Stem began retuning its team to emphasize solar expertise. That transition included layoffs last summer. After years leading the regulatory push to open new markets for standalone storage, Stem cut ties with its veteran regulatory advocates Polly Shaw and Jim Baak.

"I think we kind of carried our unfair share of the water for a long time," CEO Carrington said of that decision in the interview last summer. "Where we need regulatory support, we will certainly continue to invest in that. But we just felt like it was a little more than we could manage as a company this size."

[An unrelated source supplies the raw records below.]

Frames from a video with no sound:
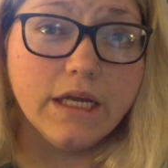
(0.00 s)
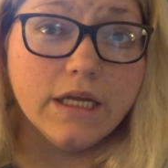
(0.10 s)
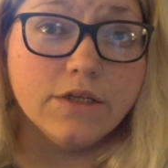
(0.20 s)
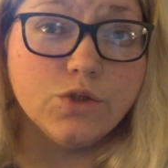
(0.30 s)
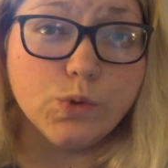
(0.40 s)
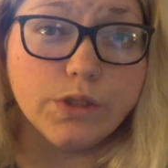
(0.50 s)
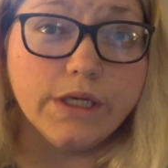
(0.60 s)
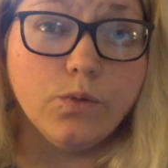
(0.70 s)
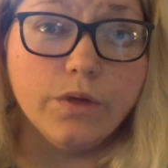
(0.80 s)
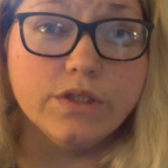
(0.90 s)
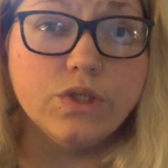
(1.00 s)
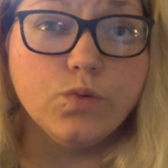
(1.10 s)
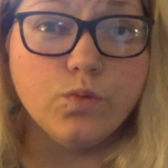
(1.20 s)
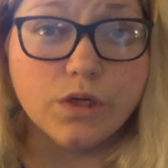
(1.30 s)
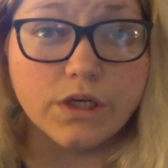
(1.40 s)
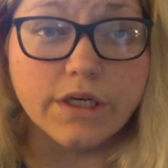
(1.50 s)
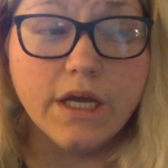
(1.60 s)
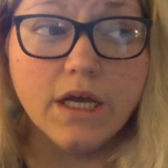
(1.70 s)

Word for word: and Julie went to work.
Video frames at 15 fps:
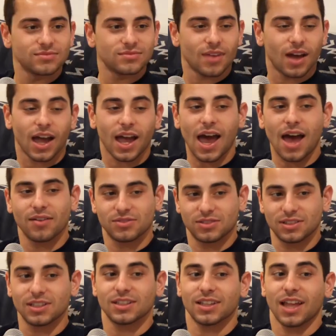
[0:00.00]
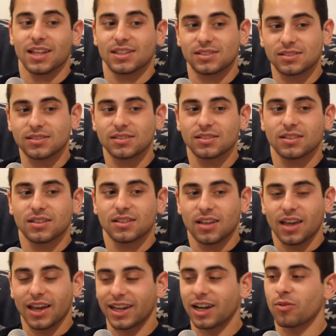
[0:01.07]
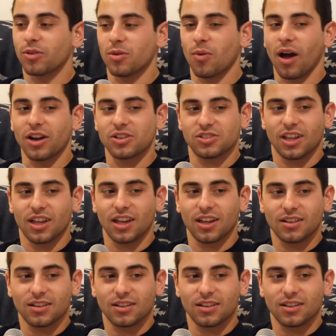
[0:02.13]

I have seen it. That's I could imagine. I gotta rewatch that. Maybe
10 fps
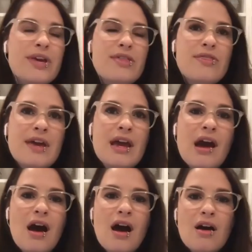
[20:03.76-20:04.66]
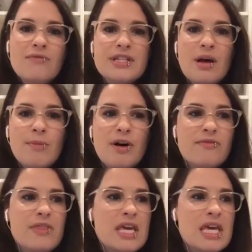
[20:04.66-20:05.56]
think of some of
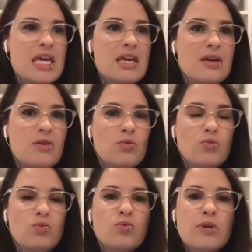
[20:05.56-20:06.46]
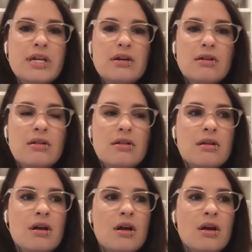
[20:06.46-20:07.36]
the
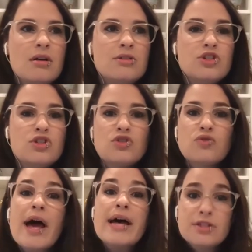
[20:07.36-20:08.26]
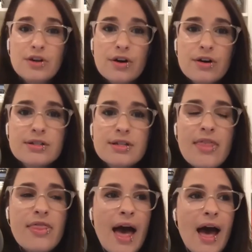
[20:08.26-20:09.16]
real stressors
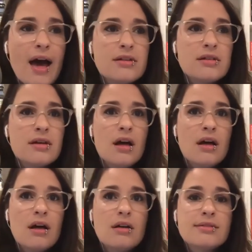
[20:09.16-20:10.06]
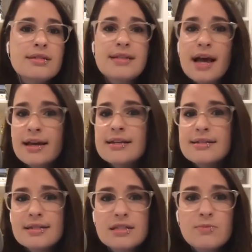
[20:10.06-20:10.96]
that society
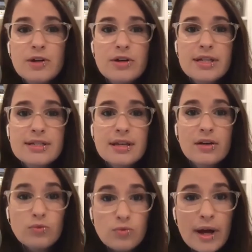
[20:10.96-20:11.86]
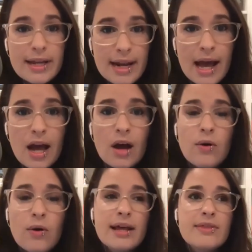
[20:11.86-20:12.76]
is experiencing right now.
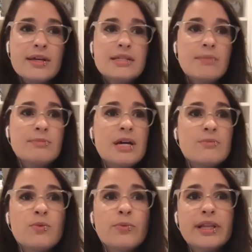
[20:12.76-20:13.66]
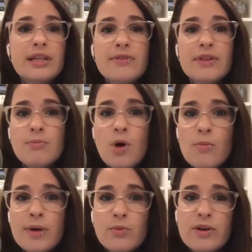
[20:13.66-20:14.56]
And I think sometimes when we live in the
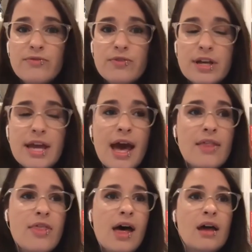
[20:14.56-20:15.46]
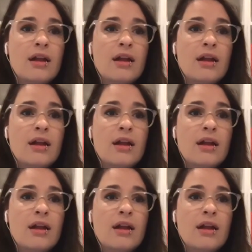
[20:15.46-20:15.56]
moment, we forget that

The shift to partner-driven sales seems to be showing results. About 75 percent of domestic business was solar-paired in 2019, Russo said (the large-format Ontario market remains attractive for batteries on their own). The partner network brought in 159 megawatt-hours of contracts with more than 50 companies last year, the company noted.

"Now there are far more partners than we can handle directly," Russo said. "The inflection point is here. We need to be able to scale without scaling our costs."

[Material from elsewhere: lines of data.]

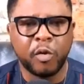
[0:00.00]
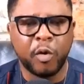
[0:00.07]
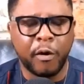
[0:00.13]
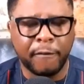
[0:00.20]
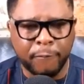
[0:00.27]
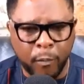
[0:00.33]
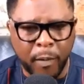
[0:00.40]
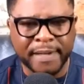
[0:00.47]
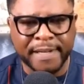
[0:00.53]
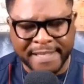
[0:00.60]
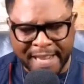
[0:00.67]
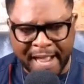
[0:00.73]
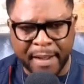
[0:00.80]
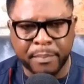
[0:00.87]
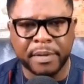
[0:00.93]
of what is
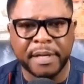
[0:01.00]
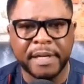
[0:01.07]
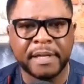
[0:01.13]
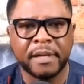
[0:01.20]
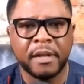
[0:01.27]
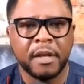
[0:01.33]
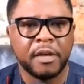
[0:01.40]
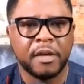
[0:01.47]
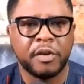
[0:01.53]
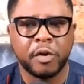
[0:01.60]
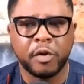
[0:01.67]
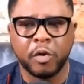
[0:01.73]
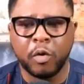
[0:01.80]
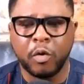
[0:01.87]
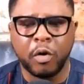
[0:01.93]
happening,
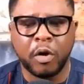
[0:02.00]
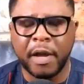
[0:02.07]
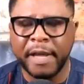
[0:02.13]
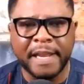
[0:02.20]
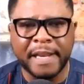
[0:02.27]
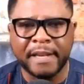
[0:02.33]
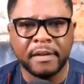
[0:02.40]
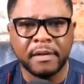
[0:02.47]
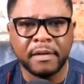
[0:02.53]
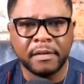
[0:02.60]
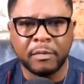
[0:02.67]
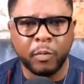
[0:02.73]
in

The largest solar developers still deal directly with Stem as "Premier Partners," but smaller outfits can book storage deals with Stem through major equipment distributors BayWa r.e., CED Greentech and Soligent. That process lets installers acquire all the storage hardware and software through the distributor they already have contract terms with.

Smaller installers can also train in storage expertise and earn certifications from a forthcoming "Stem University."

"You can’t credibly teach the channel to do something if you don’t learn to do it yourself first," Russo said. With more than 1,000 systems in the field, he added, "We think we can credibly teach the best practices in energy storage."

What's the price?

Now Stem's leadership can try to convince a larger company to buy into this vision. The crux of that argument lies in how much value a potential buyer sees in the assets Stem installed and owns, and in its future business prospects.

These are distinct, or at least distinguishable, entities. The old Stem portfolio could make a natural fit for an infrastructure fund, in much the same way that AMS handed off its installed, revenue-generating Southern California portfolio to Macquarie and Susi Partners.

"There’s a ton of capital out there that loves to own these kinds of assets," said veteran cleantech investor Abe Yokell of Congruent Ventures, who has not invested in Stem.

But Stem's newer model of selling technology and services to solar installers poses a different kind of offer, one with potentially higher multiples, because it requires less capital to generate value. The partner network is well timed to offer buyers a different story than the one that earlier investors heard, about the money to be made installing standalone commercial batteries and unlocking those stacked values. 

Those earlier investors contributed more than $200 million in equity investment over the years, culminating in a 2018 Series D for $106 million. The long roster of backers spans venture capital firms like Mithril and strategic partners like Exelon subsidiary Constellation and European utilities Iberdrola, RWE and Total.

"Given the current capital environment, they’ll find a buyer," said one storage industry insider. "It’s just a question of what valuation and how well or poorly the early investors will be treated."

How happy those investors end up depends on the undisclosed details of their term sheets. In any case, Stem will be looking to show it put $200 million of equity investment to work and generated several times more than that in value.

"I wouldn’t be surprised if it was a good outcome: 'good' meaning the investors made some money and the team took something home," Yokell said. "But I wouldn’t call it easy either."

Billion-dollar exits remain exceedingly rare in the cleantech sector, and in the energy storage sector in particular. Battery manufacturer Saft sold to Total in 2016 for more than $1 billion, but then Saft is more than a century old.

Among modern venture-backed startups, commercial storage developers Green Charge and Demand Energy found buyers in European energy companies, but they had raised less money and deployed a fraction of the storage capacity Stem has.

Buyers will have to evaluate Stem without a precise analog, for the very reason that no other company is doing what Stem does at the same scale.